– ¿Dónde está papá? -me preguntó enseguida, con un tono que me hacía pensar más en el miedo que en el amor. Como para confirmar mi sensación, Cora miraba con los ojos muy abiertos a la gente que estaba cerca de mí.
La habían interrogado, temía que la estuvieran siguiendo, suponía que escuchaban nuestras conversaciones por teléfono, nunca se habría atrevido a venir a la fiesta si no la hubieran ido a buscar el auto con chofer y la pequeña escolta de seguridad de Goransky, que se estaba portando como un amigo de los grandes. La calmé con mi propia tranquilidad: ella exageraba el poder del pequeño ejército privado de la Casa. No eran tantos, no eran tan efectivos, no podían intervenir todos los teléfonos del planeta.
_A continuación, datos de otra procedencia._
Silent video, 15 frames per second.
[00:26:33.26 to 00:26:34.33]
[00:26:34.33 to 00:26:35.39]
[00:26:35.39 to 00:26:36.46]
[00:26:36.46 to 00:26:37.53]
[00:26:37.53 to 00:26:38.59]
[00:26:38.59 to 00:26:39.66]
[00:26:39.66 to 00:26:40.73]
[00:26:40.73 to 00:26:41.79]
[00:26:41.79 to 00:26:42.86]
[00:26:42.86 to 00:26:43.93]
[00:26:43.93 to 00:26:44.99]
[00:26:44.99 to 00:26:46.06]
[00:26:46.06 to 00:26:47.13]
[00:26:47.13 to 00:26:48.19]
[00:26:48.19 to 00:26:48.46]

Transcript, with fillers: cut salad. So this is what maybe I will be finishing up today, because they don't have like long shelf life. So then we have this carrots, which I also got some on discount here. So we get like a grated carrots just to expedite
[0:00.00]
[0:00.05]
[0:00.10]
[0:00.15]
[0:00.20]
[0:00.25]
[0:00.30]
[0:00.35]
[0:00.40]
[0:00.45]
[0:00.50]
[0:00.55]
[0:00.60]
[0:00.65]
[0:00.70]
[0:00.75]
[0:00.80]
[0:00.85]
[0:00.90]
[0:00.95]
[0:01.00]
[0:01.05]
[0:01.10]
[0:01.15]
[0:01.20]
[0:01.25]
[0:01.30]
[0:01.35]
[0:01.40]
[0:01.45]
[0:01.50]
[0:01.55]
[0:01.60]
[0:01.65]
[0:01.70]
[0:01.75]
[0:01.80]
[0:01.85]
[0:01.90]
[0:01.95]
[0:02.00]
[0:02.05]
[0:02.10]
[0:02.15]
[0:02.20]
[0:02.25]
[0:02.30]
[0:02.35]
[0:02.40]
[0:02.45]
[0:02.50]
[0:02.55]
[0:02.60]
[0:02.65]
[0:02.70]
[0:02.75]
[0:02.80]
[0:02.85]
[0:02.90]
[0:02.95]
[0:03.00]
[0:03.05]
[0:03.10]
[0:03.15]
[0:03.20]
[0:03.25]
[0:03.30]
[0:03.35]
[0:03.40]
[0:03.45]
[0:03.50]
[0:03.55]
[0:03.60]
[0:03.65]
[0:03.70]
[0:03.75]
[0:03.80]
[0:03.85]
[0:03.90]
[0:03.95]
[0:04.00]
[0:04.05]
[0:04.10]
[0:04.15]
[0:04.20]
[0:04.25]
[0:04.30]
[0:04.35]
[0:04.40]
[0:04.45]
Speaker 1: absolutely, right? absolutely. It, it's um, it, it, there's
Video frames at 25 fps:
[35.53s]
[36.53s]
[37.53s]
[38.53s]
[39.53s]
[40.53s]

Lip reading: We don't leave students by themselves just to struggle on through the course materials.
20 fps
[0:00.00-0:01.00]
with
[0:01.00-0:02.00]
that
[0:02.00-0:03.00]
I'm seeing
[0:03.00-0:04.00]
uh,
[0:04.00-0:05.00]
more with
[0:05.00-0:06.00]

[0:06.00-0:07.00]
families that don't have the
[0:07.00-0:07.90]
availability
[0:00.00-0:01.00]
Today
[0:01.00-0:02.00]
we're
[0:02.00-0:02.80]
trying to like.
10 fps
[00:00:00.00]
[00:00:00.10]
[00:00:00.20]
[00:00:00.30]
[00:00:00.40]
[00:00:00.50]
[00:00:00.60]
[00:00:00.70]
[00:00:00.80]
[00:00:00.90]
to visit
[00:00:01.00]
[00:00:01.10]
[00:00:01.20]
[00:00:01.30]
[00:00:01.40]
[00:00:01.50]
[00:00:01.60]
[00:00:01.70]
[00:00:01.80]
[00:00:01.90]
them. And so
Solamente Cora, entre todas las personas de este mundo, podía entender mi desconcierto, mi desesperación, mis dudas con respecto a mi padre y a nuestro futuro. Mamá estaba bien. Le habían permitido verla. No la reconoció pero parecía en paz y hasta feliz, tal como la habíamos visto últimamente. Por el momento mi plan era salir de la ciudad con papá; Goransky me había ofrecido su casa de campo. Cora volvió a hablarme de la comunidad de los Viejos Cimarrones. Ojalá pudiera creer en ese antiguo mito: una comunidad marginal de personas libres, felices, unidas por su rebeldía. Para cualquier familia decente, una manera tan efectiva de librarse de sus viejos como una Casa de Recuperación. Para los viejos, algo más que la libertad. Una ilusión de independencia y poder, una suerte de Estado propio en el que sólo ellos mandaban pero donde nadie más que ellos había para atender a sus necesidades: un mítico paraíso donde eran reyes y esclavos.
Cora no tenía ni había tenido en su vida muchas oportunidades de felicidad, ni siquiera de alegría. Yo mismo la había despreciado durante años. Ahora tuve la confirmación de que también la necesitaba y la quería. La invité a participar en el baile de los osos y empezamos a movernos pesadamente entre hombres y animales.
Mientras bailábamos notamos un movimiento colectivo hacia uno de los lados del salón. Era como si la fiesta entera hubiera empezado a desplazarse hacia la escalinata; los que no podían acercarse, miraban en esa dirección, los comentarios compartían un tono de escándalo y admiración y se dirigían todos hacia la misma meta. Tratamos de aproximarnos también nosotros para entender qué pasaba.
Goransky estaba presentando a un invitado especial de acuerdo a una puesta en escena que él mismo había inventado. La idea, el libreto de la presentación, los diálogos, todo debía ser excelente a juzgar por el efecto violento que estaba causando en el salón. Logramos abrirnos paso hasta una mesa donde otros invitados habían tenido la misma idea que yo y estaban parados sobre las sillas.